Provided material:

----------

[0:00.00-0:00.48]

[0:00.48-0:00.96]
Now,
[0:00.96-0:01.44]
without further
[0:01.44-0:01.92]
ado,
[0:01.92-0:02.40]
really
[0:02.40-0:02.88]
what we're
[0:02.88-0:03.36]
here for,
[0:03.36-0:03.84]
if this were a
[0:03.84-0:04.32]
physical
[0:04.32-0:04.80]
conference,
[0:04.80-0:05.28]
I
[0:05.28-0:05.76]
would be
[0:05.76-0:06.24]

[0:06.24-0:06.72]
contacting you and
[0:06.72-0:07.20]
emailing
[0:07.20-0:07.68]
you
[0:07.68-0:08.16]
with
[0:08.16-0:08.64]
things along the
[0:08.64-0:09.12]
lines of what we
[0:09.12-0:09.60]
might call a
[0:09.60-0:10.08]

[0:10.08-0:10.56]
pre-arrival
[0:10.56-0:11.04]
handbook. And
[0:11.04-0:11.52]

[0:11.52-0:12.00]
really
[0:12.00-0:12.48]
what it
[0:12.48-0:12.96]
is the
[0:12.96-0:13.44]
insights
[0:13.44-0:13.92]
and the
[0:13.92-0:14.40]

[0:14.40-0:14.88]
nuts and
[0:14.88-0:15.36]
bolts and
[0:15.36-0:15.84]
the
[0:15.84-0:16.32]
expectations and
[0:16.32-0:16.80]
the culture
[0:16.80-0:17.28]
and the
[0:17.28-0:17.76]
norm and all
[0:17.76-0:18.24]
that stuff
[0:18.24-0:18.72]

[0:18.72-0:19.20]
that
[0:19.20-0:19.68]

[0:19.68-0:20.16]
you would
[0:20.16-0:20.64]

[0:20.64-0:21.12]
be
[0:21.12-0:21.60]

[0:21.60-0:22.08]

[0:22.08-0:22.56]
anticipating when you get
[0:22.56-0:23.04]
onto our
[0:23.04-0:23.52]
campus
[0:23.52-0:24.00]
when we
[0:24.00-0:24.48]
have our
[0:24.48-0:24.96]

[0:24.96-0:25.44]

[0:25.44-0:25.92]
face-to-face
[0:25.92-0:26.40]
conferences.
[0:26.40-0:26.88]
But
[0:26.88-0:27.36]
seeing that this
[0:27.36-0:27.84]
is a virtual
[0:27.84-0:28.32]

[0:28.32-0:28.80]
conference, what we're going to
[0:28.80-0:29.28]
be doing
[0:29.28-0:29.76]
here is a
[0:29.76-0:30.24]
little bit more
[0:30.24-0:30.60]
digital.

----------

Required action: Write out the lines above from the one containing "[0:20.16-0:20.64]" through the last, exactly as they are.

Finished exercise:
[0:20.16-0:20.64]

[0:20.64-0:21.12]
be
[0:21.12-0:21.60]

[0:21.60-0:22.08]

[0:22.08-0:22.56]
anticipating when you get
[0:22.56-0:23.04]
onto our
[0:23.04-0:23.52]
campus
[0:23.52-0:24.00]
when we
[0:24.00-0:24.48]
have our
[0:24.48-0:24.96]

[0:24.96-0:25.44]

[0:25.44-0:25.92]
face-to-face
[0:25.92-0:26.40]
conferences.
[0:26.40-0:26.88]
But
[0:26.88-0:27.36]
seeing that this
[0:27.36-0:27.84]
is a virtual
[0:27.84-0:28.32]

[0:28.32-0:28.80]
conference, what we're going to
[0:28.80-0:29.28]
be doing
[0:29.28-0:29.76]
here is a
[0:29.76-0:30.24]
little bit more
[0:30.24-0:30.60]
digital.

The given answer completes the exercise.